Stored data:
────────

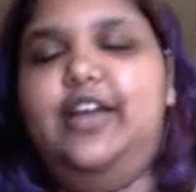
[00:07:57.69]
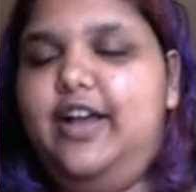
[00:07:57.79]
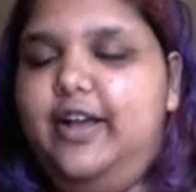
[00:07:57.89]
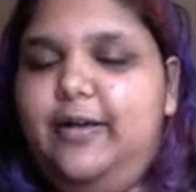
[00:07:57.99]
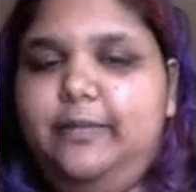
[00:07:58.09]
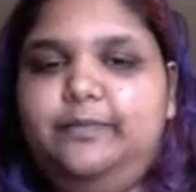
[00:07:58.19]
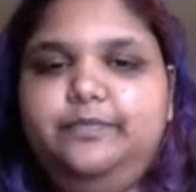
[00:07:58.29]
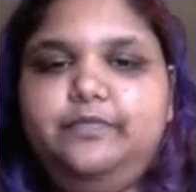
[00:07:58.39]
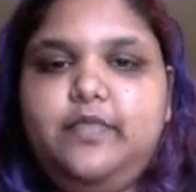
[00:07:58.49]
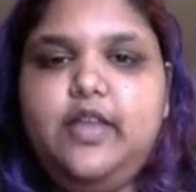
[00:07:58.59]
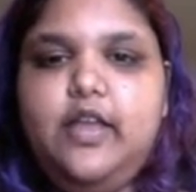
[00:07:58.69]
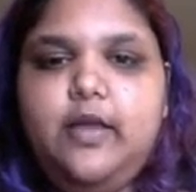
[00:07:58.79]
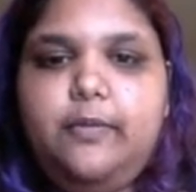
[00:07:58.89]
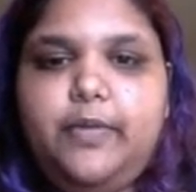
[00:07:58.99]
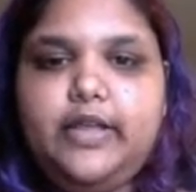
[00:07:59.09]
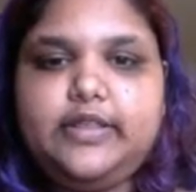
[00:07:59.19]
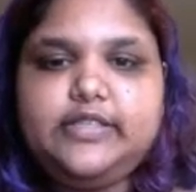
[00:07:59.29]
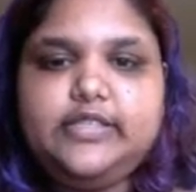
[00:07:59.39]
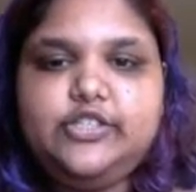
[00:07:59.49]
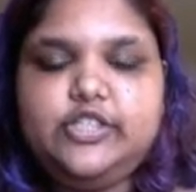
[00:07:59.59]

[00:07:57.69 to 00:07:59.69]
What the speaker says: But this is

────────

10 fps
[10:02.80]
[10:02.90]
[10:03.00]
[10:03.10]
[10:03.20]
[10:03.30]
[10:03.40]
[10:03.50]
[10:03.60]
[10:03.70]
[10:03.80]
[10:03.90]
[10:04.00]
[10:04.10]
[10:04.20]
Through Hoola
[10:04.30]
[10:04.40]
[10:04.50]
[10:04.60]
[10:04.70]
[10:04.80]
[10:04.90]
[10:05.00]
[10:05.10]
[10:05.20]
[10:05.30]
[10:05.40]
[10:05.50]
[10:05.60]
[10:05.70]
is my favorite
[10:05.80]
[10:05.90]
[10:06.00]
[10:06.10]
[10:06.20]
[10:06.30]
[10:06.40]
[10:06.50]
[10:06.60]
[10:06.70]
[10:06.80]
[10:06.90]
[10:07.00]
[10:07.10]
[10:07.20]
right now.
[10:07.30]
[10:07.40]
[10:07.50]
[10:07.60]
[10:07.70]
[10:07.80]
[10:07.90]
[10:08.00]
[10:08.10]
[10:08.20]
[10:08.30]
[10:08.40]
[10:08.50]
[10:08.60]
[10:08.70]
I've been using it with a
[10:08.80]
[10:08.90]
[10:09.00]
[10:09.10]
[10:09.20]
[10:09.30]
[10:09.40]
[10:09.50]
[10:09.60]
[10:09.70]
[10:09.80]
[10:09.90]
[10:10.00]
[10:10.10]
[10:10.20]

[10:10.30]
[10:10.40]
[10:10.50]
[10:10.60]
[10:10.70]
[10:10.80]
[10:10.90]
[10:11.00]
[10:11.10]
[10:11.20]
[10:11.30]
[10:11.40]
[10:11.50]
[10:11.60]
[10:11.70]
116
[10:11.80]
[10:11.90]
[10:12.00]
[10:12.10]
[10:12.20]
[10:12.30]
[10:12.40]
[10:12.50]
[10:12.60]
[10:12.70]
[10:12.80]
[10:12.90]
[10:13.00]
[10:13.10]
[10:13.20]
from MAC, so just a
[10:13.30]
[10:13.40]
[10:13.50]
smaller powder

────────

### Exercise objective
Reproduce exactly the lines above that run from the one with "[00:07:58.99]" to the one with "What the speaker says: But this is", both included, leaving pictures out.

### Exercise solution
[00:07:58.99]
[00:07:59.09]
[00:07:59.19]
[00:07:59.29]
[00:07:59.39]
[00:07:59.49]
[00:07:59.59]

[00:07:57.69 to 00:07:59.69]
What the speaker says: But this is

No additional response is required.